* _Task item_: Where a picture appears, leave it out; copy everything else in the records exactly.
START Data supplied
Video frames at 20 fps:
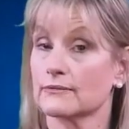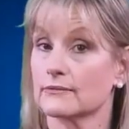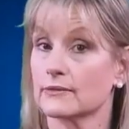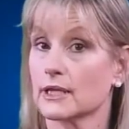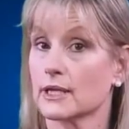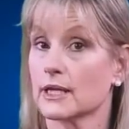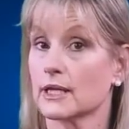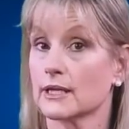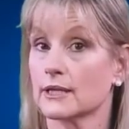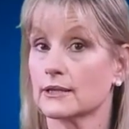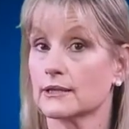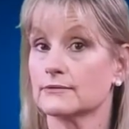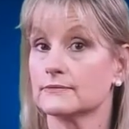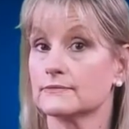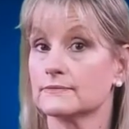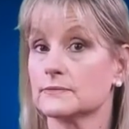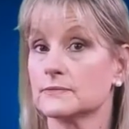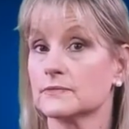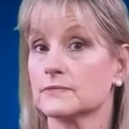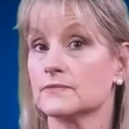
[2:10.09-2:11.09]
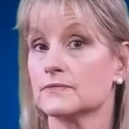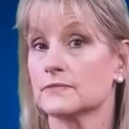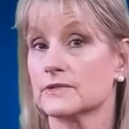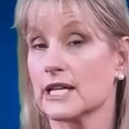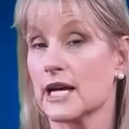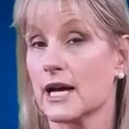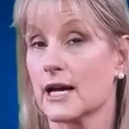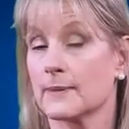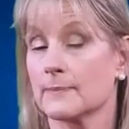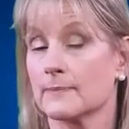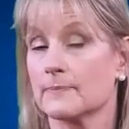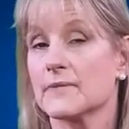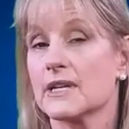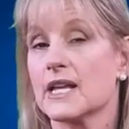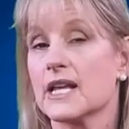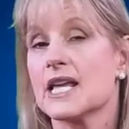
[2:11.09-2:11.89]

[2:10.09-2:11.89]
time.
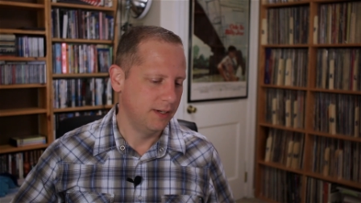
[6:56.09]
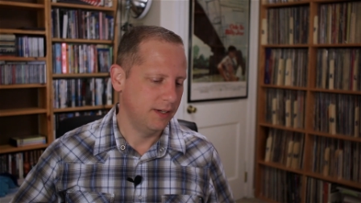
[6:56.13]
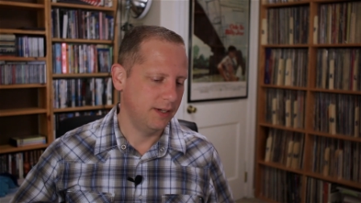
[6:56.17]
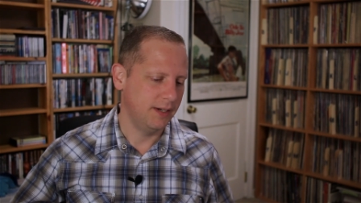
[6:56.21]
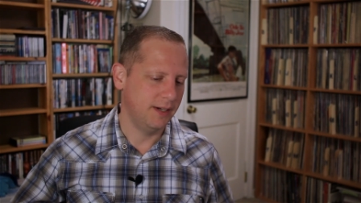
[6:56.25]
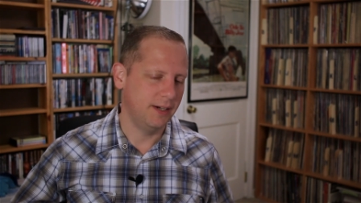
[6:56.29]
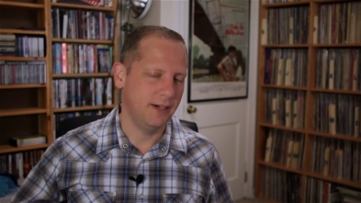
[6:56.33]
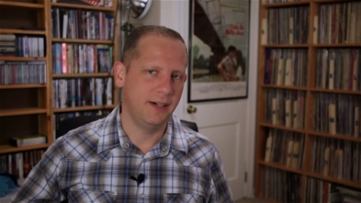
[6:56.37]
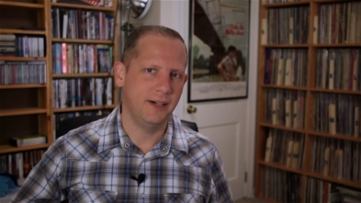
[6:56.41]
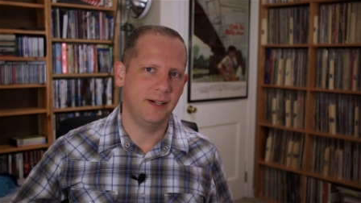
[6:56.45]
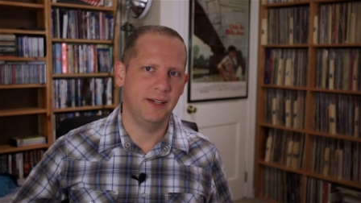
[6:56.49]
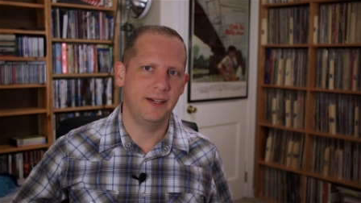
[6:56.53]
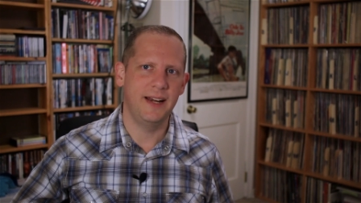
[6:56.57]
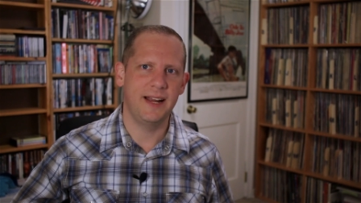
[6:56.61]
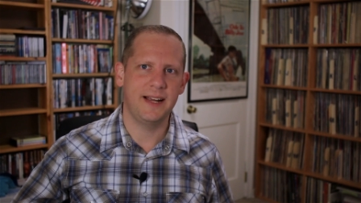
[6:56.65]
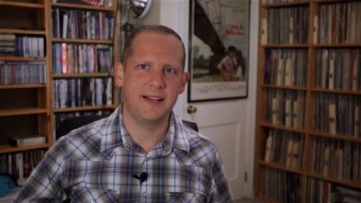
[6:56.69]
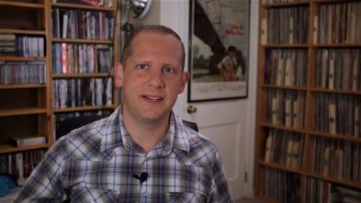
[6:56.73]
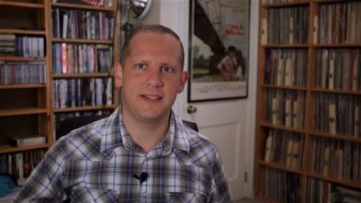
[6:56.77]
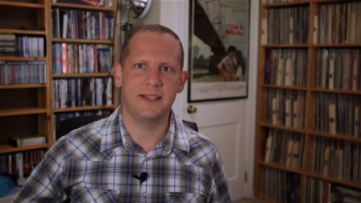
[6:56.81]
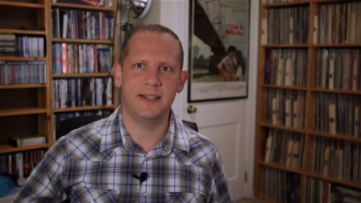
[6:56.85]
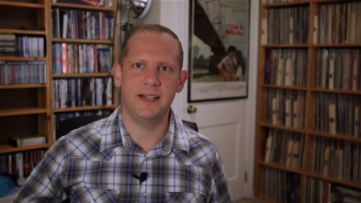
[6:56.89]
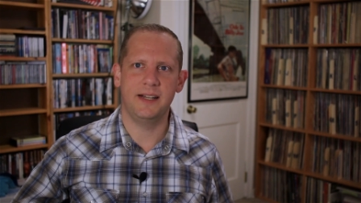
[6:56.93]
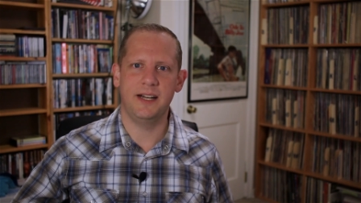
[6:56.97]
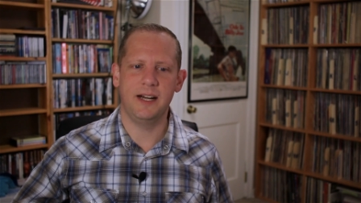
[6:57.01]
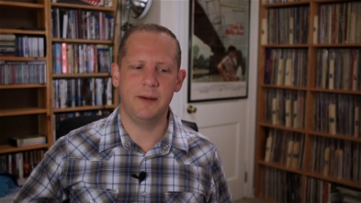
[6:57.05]
Uh,
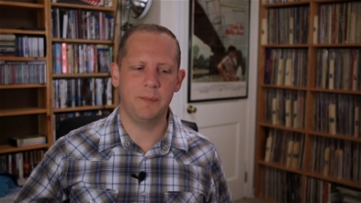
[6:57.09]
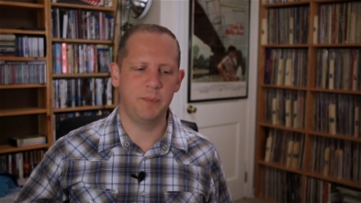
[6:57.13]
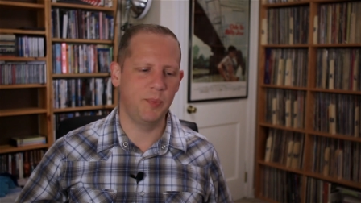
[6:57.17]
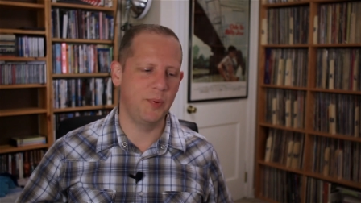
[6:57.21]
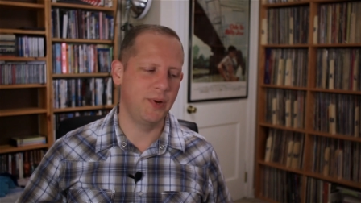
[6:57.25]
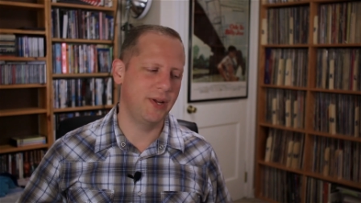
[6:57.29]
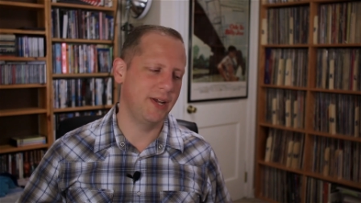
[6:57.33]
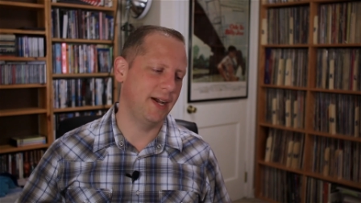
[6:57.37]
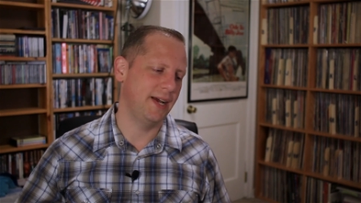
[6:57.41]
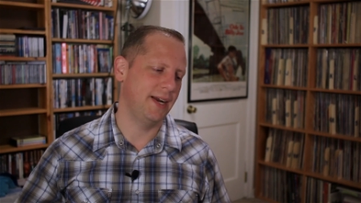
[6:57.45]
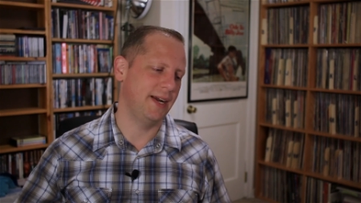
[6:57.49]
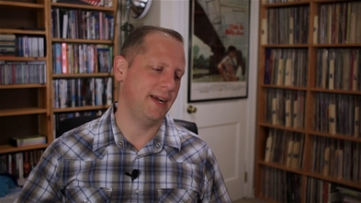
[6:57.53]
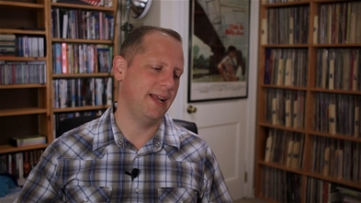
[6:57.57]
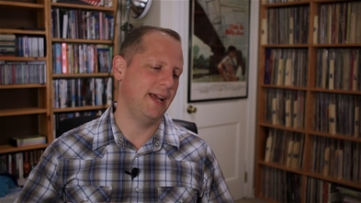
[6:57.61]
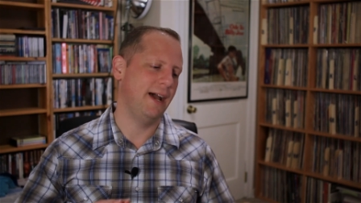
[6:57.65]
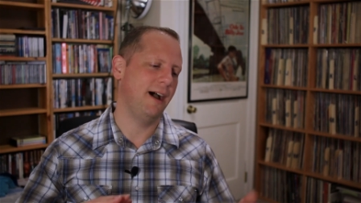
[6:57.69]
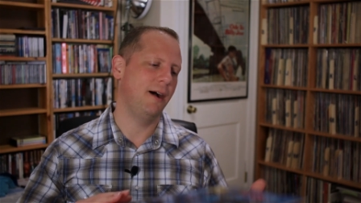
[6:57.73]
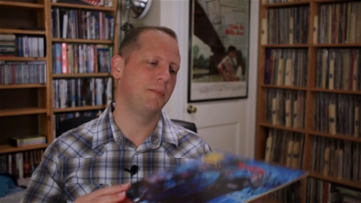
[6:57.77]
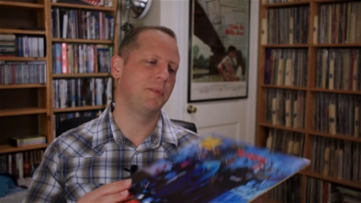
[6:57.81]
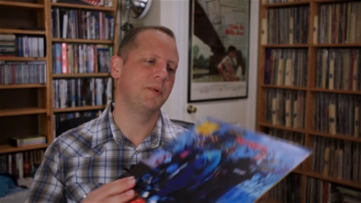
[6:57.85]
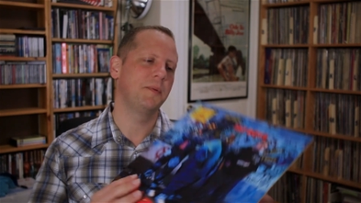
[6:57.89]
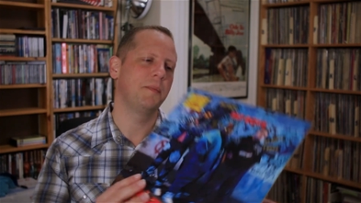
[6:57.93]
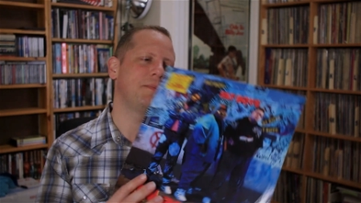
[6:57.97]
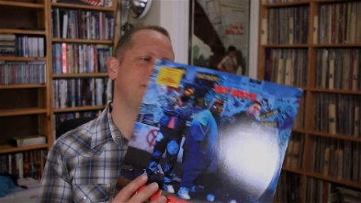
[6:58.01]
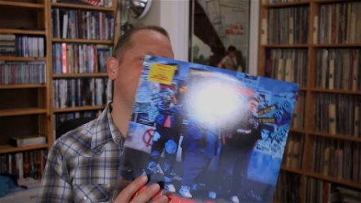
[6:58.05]
next up, we got an
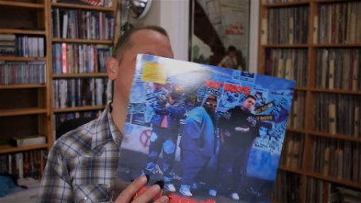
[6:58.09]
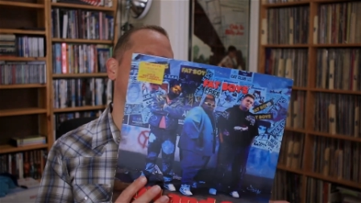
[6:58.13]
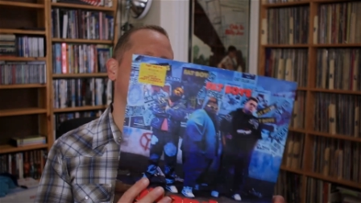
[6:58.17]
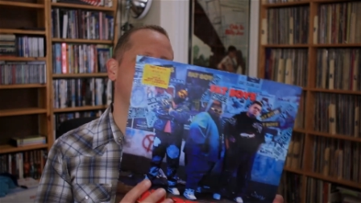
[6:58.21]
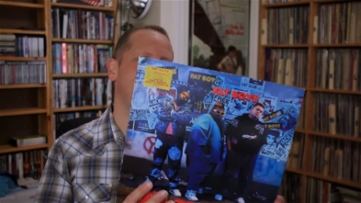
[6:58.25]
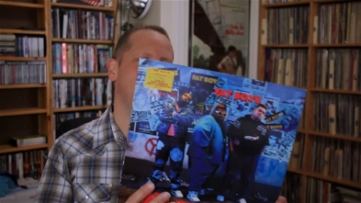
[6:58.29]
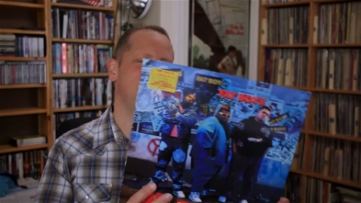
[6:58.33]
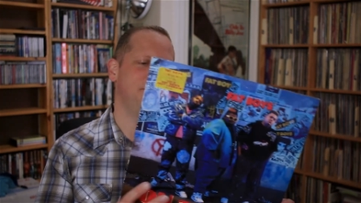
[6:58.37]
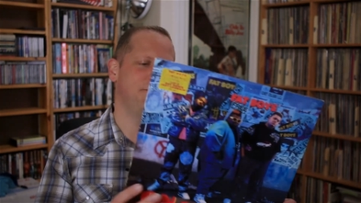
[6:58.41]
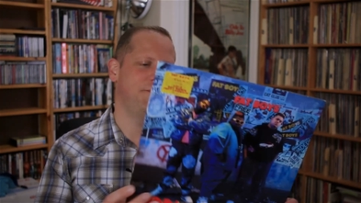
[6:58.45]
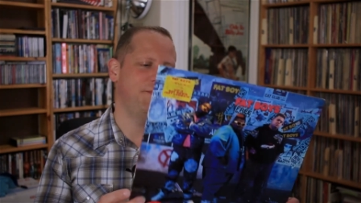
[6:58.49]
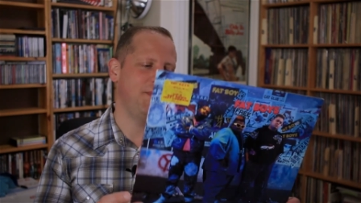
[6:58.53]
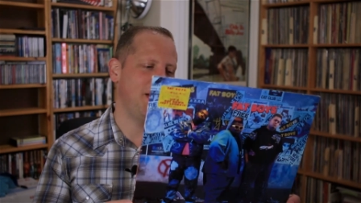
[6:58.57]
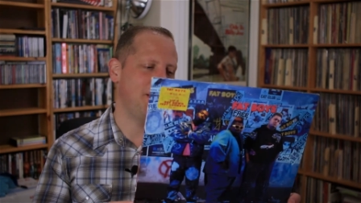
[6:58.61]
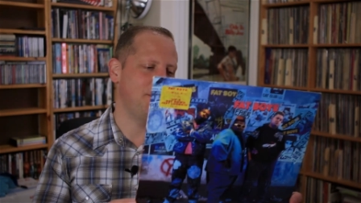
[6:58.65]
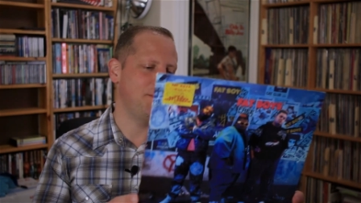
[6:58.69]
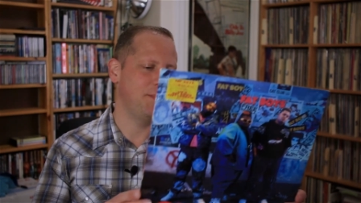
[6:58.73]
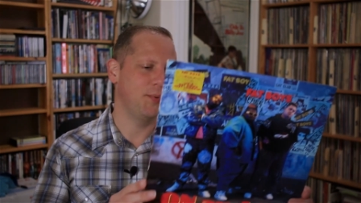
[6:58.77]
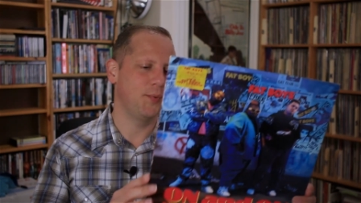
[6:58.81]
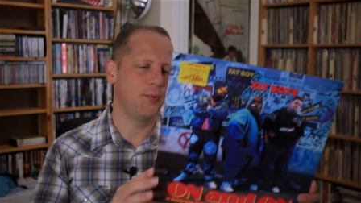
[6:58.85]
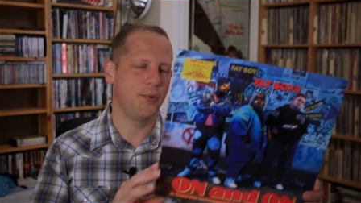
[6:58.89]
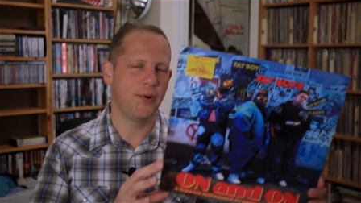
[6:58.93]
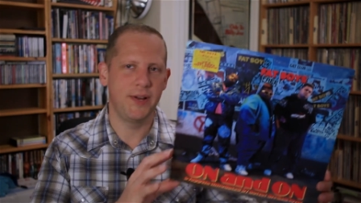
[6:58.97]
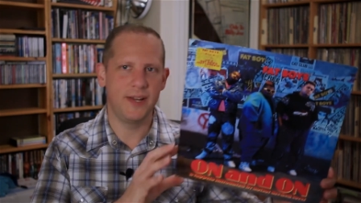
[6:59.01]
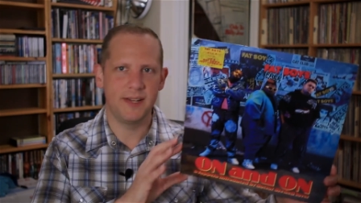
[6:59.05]
album by the Fat
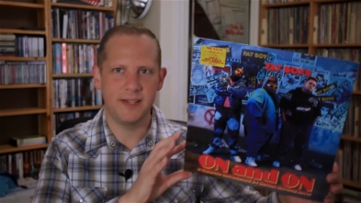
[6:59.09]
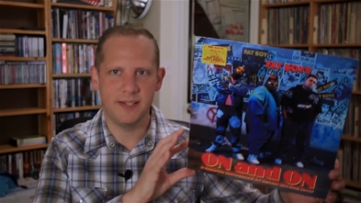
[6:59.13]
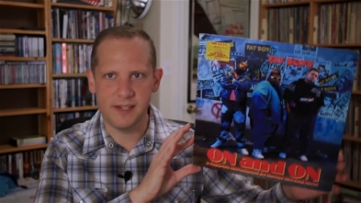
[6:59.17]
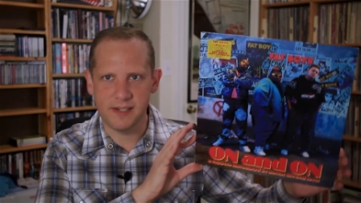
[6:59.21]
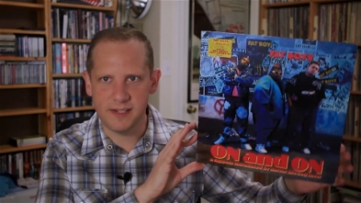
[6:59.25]
Boys.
END Data supplied
* _Written answer_:
Video frames at 20 fps:
[2:10.09-2:11.09]
[2:11.09-2:11.89]

[2:10.09-2:11.89]
time.
[6:56.09]
[6:56.13]
[6:56.17]
[6:56.21]
[6:56.25]
[6:56.29]
[6:56.33]
[6:56.37]
[6:56.41]
[6:56.45]
[6:56.49]
[6:56.53]
[6:56.57]
[6:56.61]
[6:56.65]
[6:56.69]
[6:56.73]
[6:56.77]
[6:56.81]
[6:56.85]
[6:56.89]
[6:56.93]
[6:56.97]
[6:57.01]
[6:57.05]
Uh,
[6:57.09]
[6:57.13]
[6:57.17]
[6:57.21]
[6:57.25]
[6:57.29]
[6:57.33]
[6:57.37]
[6:57.41]
[6:57.45]
[6:57.49]
[6:57.53]
[6:57.57]
[6:57.61]
[6:57.65]
[6:57.69]
[6:57.73]
[6:57.77]
[6:57.81]
[6:57.85]
[6:57.89]
[6:57.93]
[6:57.97]
[6:58.01]
[6:58.05]
next up, we got an
[6:58.09]
[6:58.13]
[6:58.17]
[6:58.21]
[6:58.25]
[6:58.29]
[6:58.33]
[6:58.37]
[6:58.41]
[6:58.45]
[6:58.49]
[6:58.53]
[6:58.57]
[6:58.61]
[6:58.65]
[6:58.69]
[6:58.73]
[6:58.77]
[6:58.81]
[6:58.85]
[6:58.89]
[6:58.93]
[6:58.97]
[6:59.01]
[6:59.05]
album by the Fat
[6:59.09]
[6:59.13]
[6:59.17]
[6:59.21]
[6:59.25]
Boys.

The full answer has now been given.